◆ **Problem to solve**
With the pictures removed, set down all of the entries below exactly.

◆ **Data for review**
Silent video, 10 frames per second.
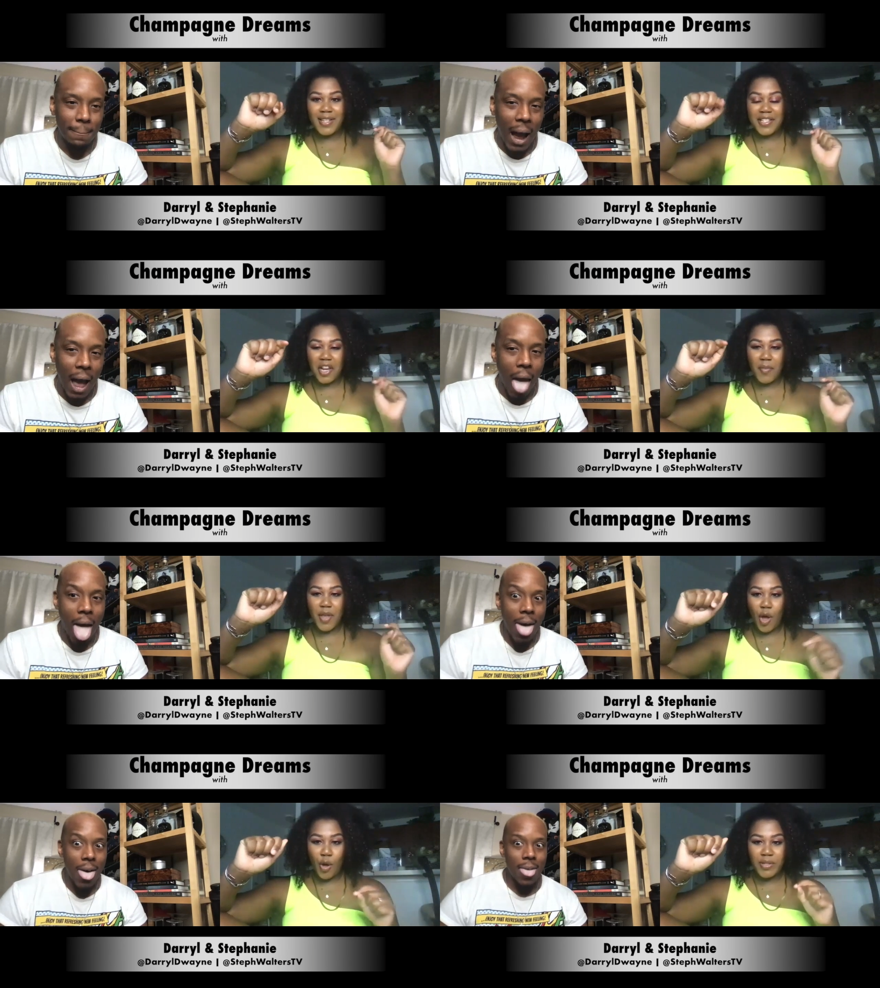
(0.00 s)
Speaker 1: it's going to be
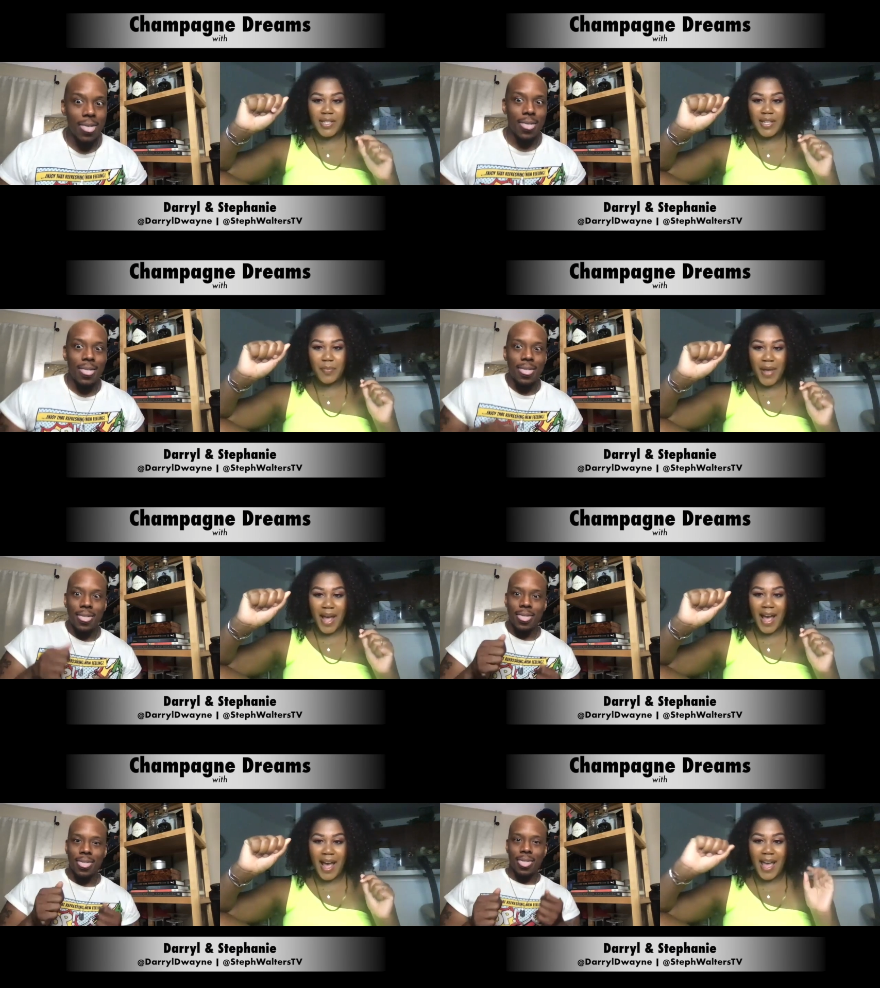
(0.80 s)
hosted
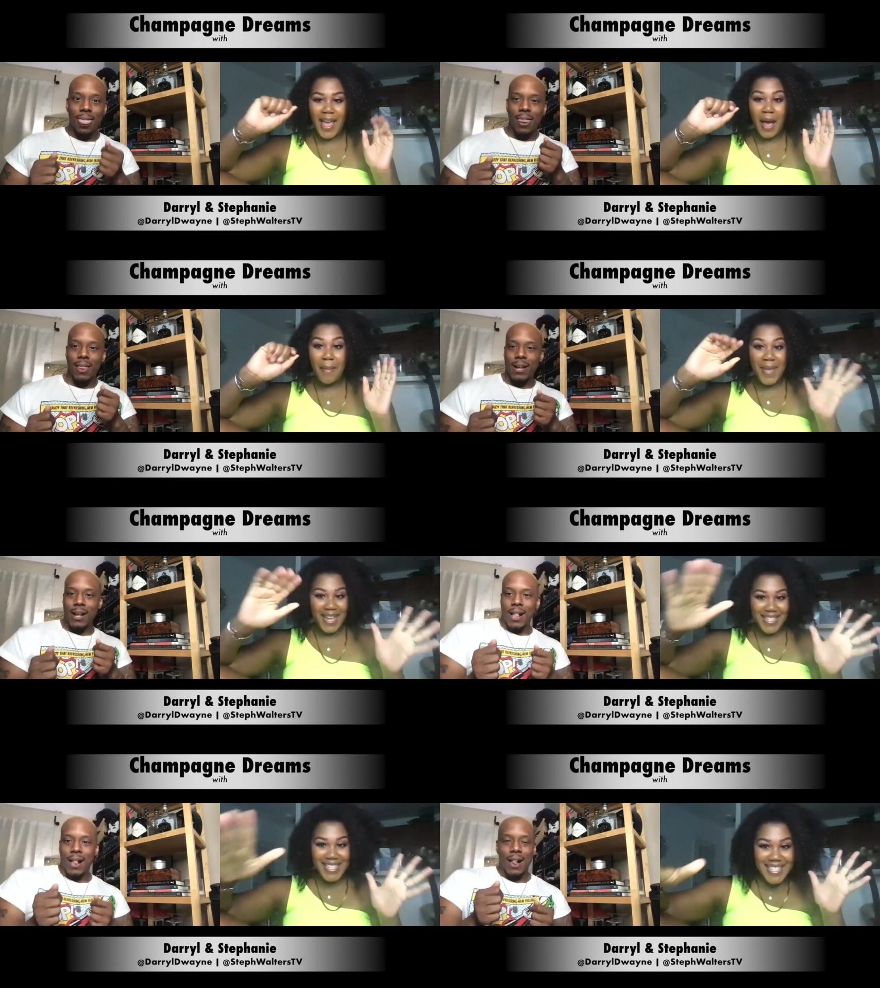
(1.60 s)
by
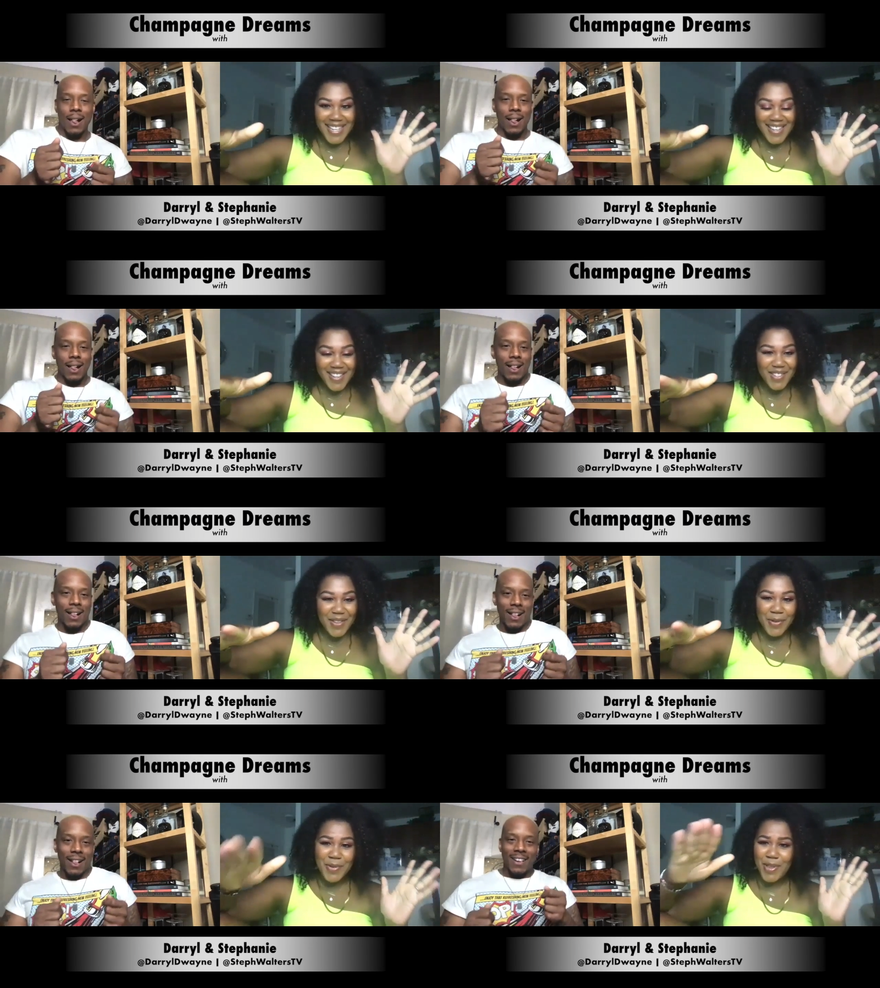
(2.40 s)
Amanda Seales,
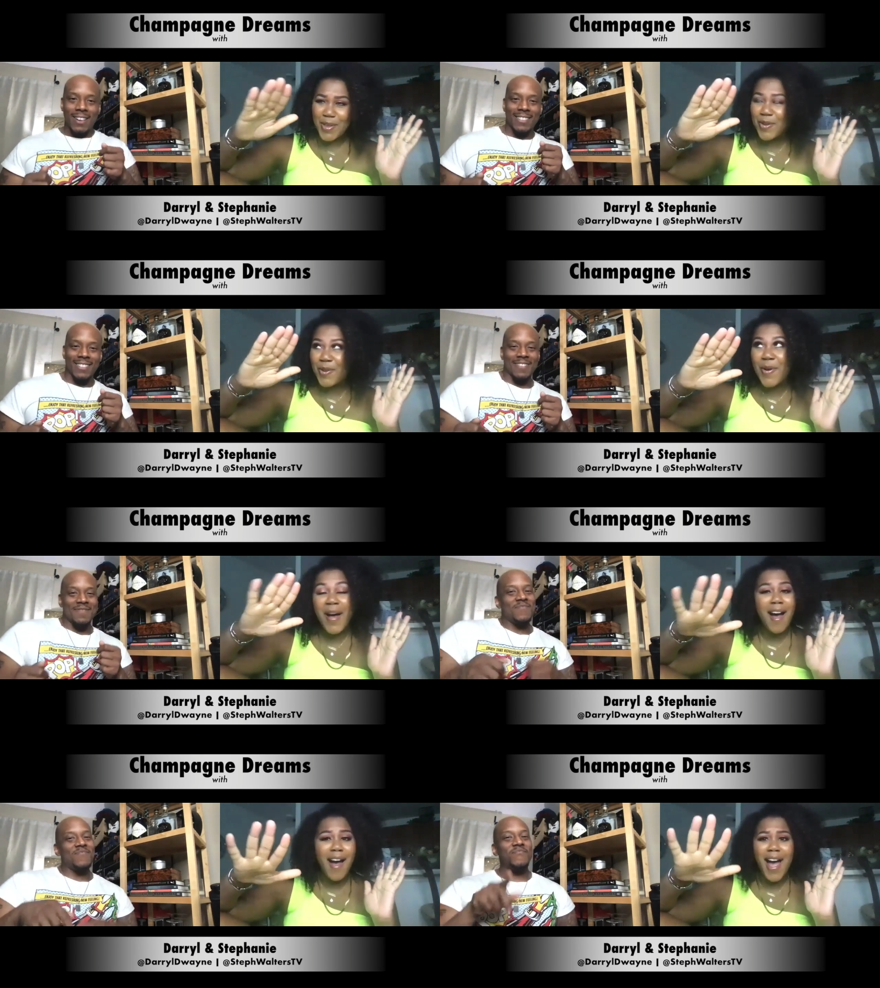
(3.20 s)
who you
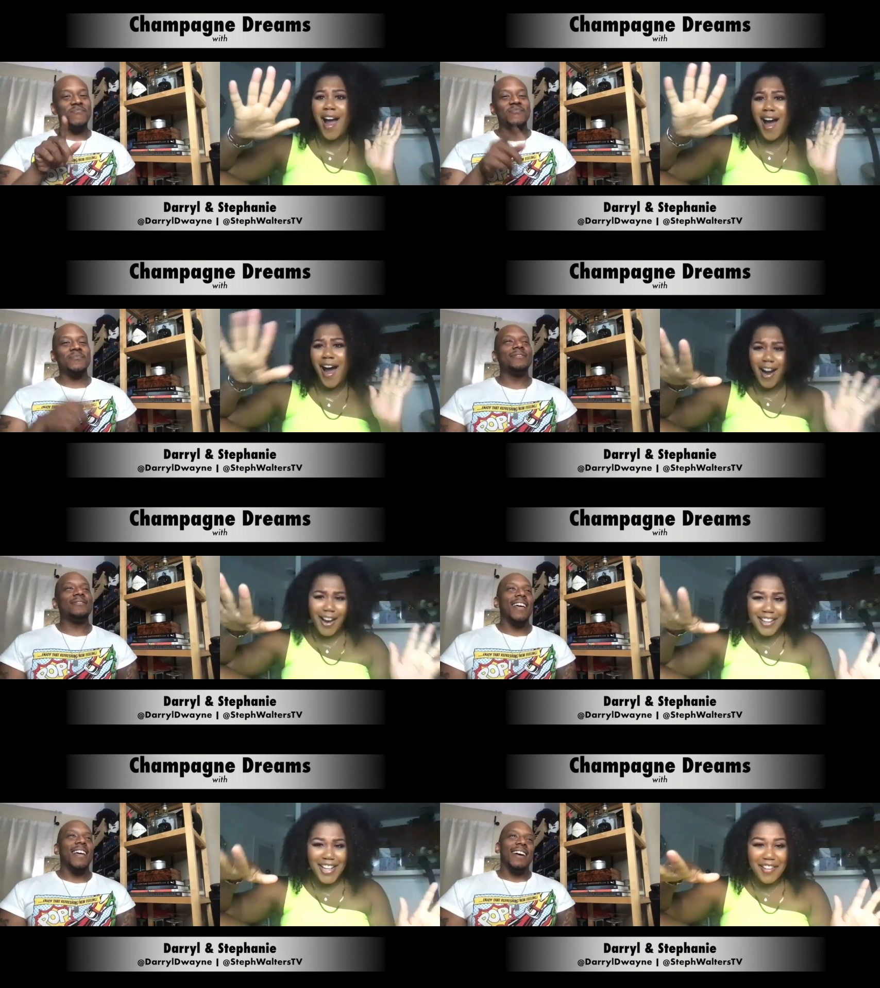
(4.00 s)
are
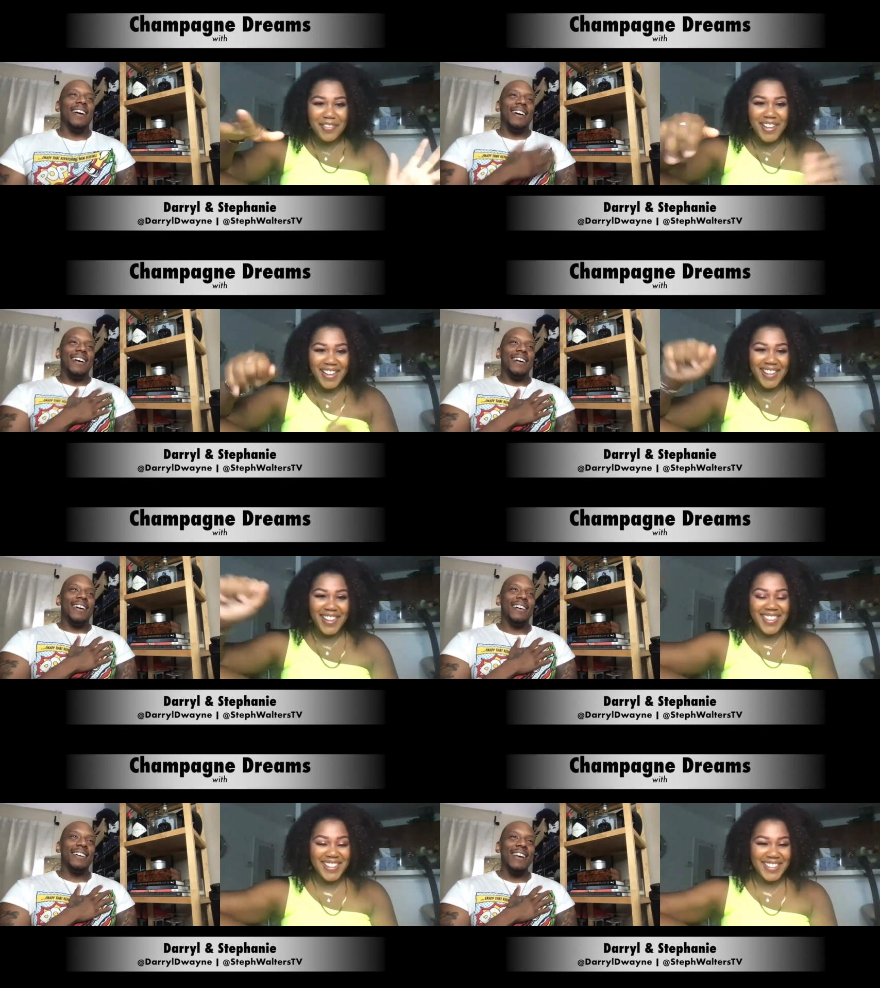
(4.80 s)
in love with.
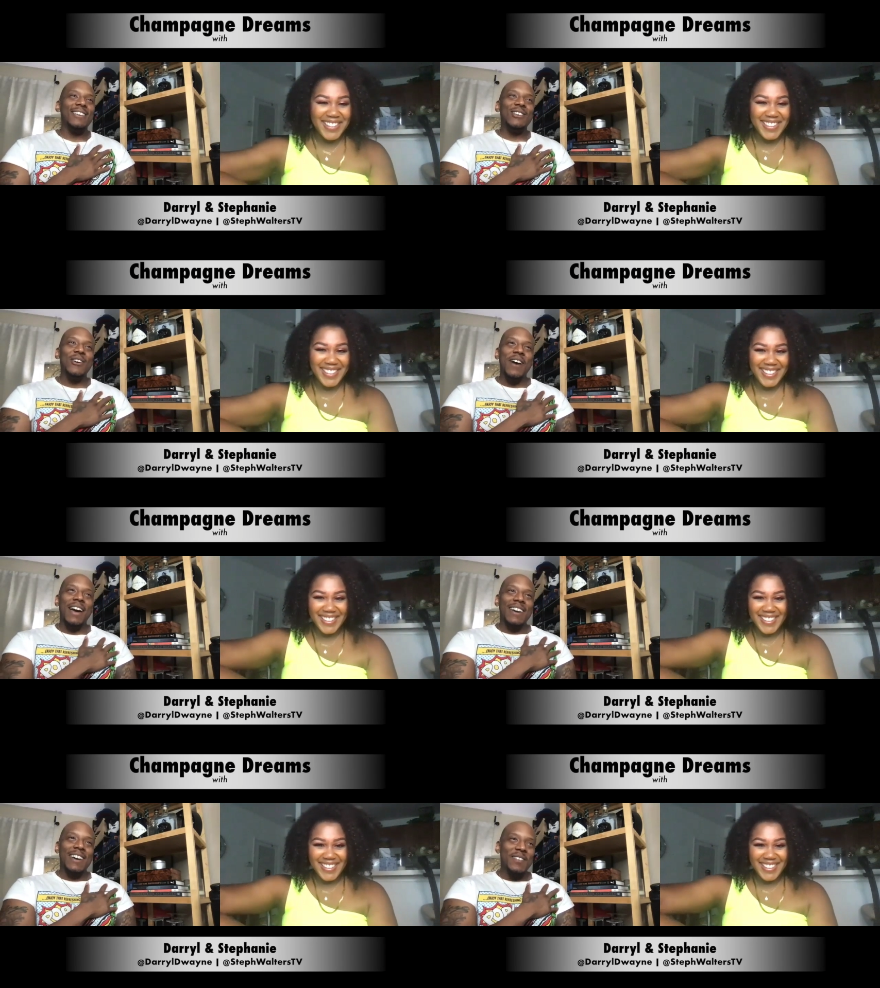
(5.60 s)
You know I
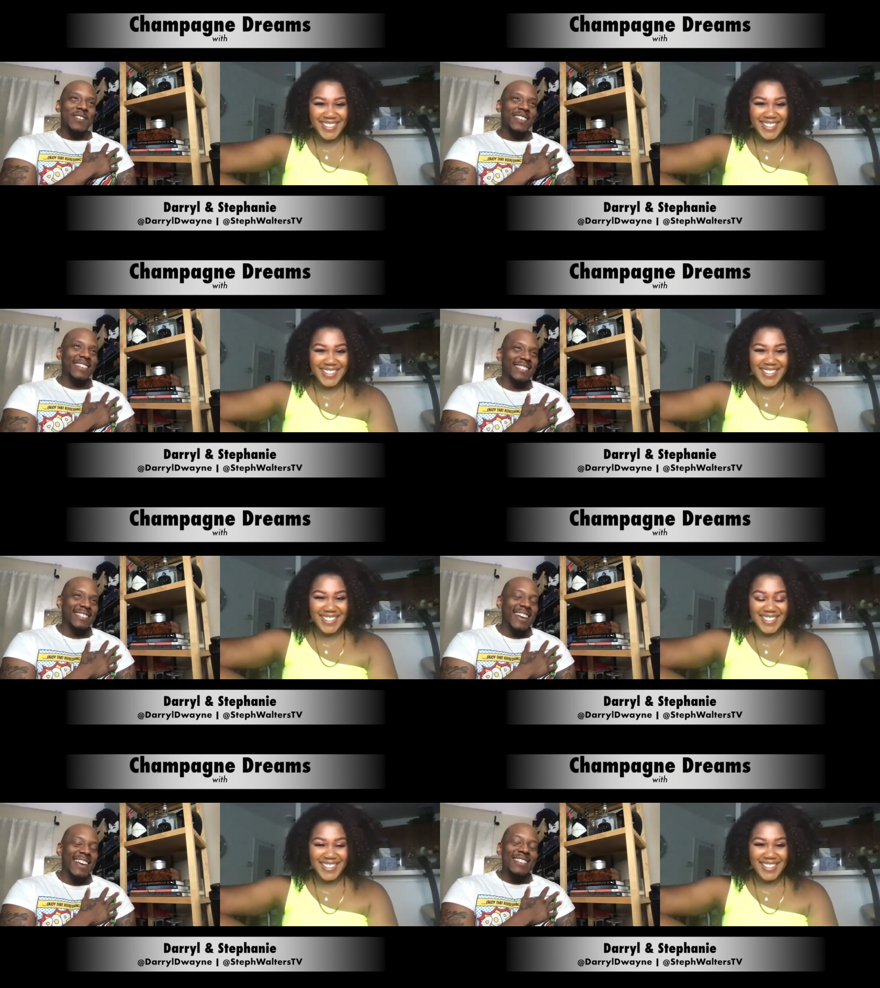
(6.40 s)
Speaker 2: am.
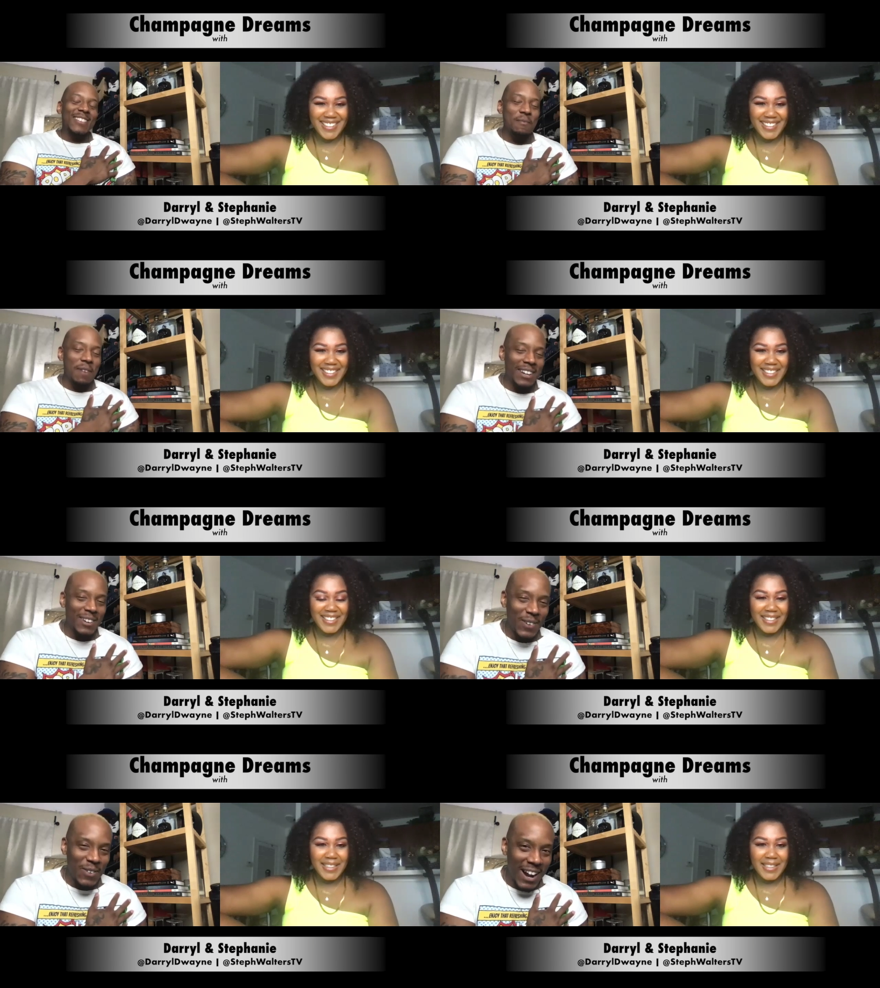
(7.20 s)
So Amanda, if
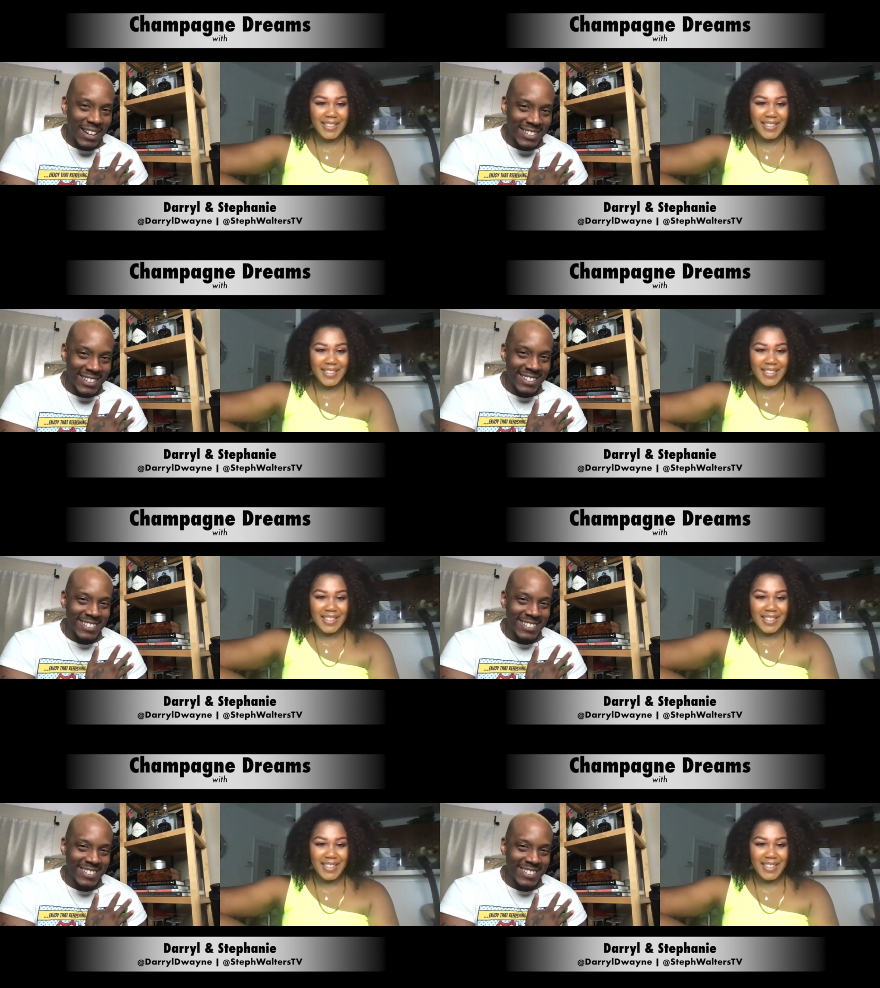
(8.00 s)
you're watching,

◆ **Solution for this problem**
Silent video, 10 frames per second.
(0.00 s)
Speaker 1: it's going to be
(0.80 s)
hosted
(1.60 s)
by
(2.40 s)
Amanda Seales,
(3.20 s)
who you
(4.00 s)
are
(4.80 s)
in love with.
(5.60 s)
You know I
(6.40 s)
Speaker 2: am.
(7.20 s)
So Amanda, if
(8.00 s)
you're watching,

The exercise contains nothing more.